Cisco: what makes a truly digital economy?
Digitisation is a term that is now used almost everywhere, from the factory floor to the boardroom. For businesses, digitisation is all about harnessing the design and deployment of digital technologies such as cloud, mobility, the Internet of Things (IoT) and next generation security, so they are better positioned to take full advantage of new opportunities.
For countries, it is fundamental to delivering a globally competitive digital economy. Today, digital strategies are being implemented by countries around the world to ensure digital is collaboratively embraced to drive economic growth.
If you thought the proliferation of digital technology was a phase, and this era of disruption will soon pass, you may want to think again. By 2021, more members of the global population will be using mobile phones (5.5 billion) than bank accounts (5.4 billion) or running water (5.3 billion), according to our latest Visual Networking Index (VNI), which forecasts global mobile data traffic for the next five years.
What is clear, is that as digital economies grow, mobile applications will become ever more important, ultimately acting as the heartbeat of a prospering digital nation. This is evident in the Cisco VNI forecast which forecasts that by 2021 Western European mobile data traffic will represent 12 percent of total IP traffic, up from just 5 percent of total IP traffic in 2016. Meanwhile, there will be 2.7 mobile connections per person by 2021, up from 1.6 in 2016 in Western Europe.
When we think about mobile, we have to think beyond the ubiquitous handheld devices which have become an intrinsic part of our day-to-day lives. Mobile connections are fundamental in delivering on the possibilities of IoT. The Cisco VNI reports that by 2021 there will be 569 million mobile-connected machine-to-machine (M2M) modules in Western Europe, up from 137 million in 2016.
IoT is no longer a vision of the future, it’s here and transforming the world around us. It represents a fundamental step towards the digitisation of our society and economy. According to the European Commission, the market value of IoT in the EU is expected to exceed one trillion euros in 2020.
We have reached an era in which everything from cars, bus stops, street-lights and clothing can be connected to the internet and be part of an ever-expanding network. This is crucial to the delivery of a thriving digital economy that touches all sectors. Practically, it’s about transport operators enhancing the passenger experience with real time updates, or connected patients who monitor themselves and provide real insight to clinicians and doctors.
The application of IoT across whole economies won’t happen overnight. While you can for example digitise government services to provide effective citizen communications, you can’t build a digital nation the same way you would a road. It’s a complex undertaking and needs to be a collaborative effort, which cannot be one mega-project, but a process that will happen in stages.

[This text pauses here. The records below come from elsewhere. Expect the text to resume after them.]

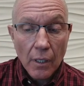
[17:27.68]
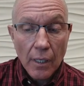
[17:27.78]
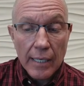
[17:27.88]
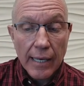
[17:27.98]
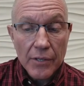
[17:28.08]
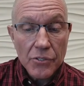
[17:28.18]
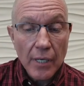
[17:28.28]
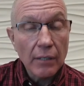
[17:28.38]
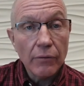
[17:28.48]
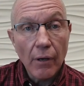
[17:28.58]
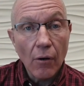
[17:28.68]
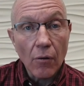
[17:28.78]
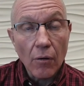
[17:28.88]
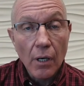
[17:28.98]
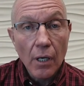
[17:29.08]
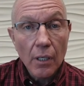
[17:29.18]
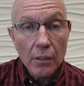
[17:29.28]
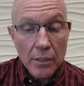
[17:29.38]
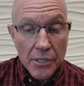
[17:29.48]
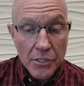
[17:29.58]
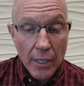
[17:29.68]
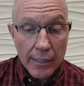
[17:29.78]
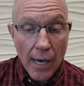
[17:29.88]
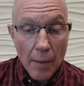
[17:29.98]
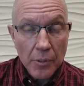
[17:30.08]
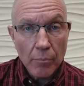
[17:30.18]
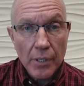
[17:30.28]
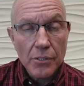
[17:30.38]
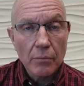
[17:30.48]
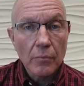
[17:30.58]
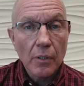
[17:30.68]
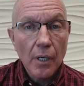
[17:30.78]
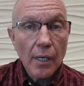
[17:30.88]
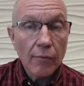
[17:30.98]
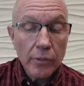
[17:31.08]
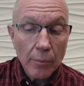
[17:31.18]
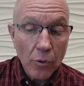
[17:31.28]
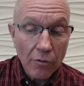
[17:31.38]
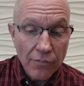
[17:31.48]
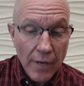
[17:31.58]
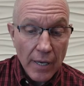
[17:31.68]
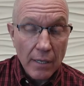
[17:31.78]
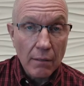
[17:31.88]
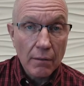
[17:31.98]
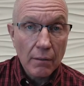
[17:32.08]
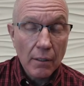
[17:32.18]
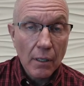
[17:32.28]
King had said no to the sunny optimism of liberal faith,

Today, cities are the new laboratories for IoT, acting as testbeds for how we can combine technology and business model innovations to create a connected world. They can help address the barriers we face to deploying smart cities, such as city governance, network security, user trust and adoption, interoperability, scalability and justifying investment; creating a blueprint which can then be adopted across whole countries and regions.
At Cisco we are working with cities across Europe - from Manchester and Barcelona to Hamburg and Paris - to deploy technologies that can help the wider economy to thrive. Here collaboration and ecosystems are particularly important. In Manchester alone, Cisco is working with 21 public and private organisations to deploy effective IoT applications in the city.
We are living through very exciting times. Digital innovation is reshaping countries and markets faster than any transition in history, and as the VNI indicates, this trend will gather pace – not decades out, but over the next 5 years. Digital is no longer just part of the economy — it is the economy. It’s an economy of limitless opportunities for some and disruption and displacement for others. Now is the time for nations to be bold, by both innovating and collaborating to ensure they embrace the former.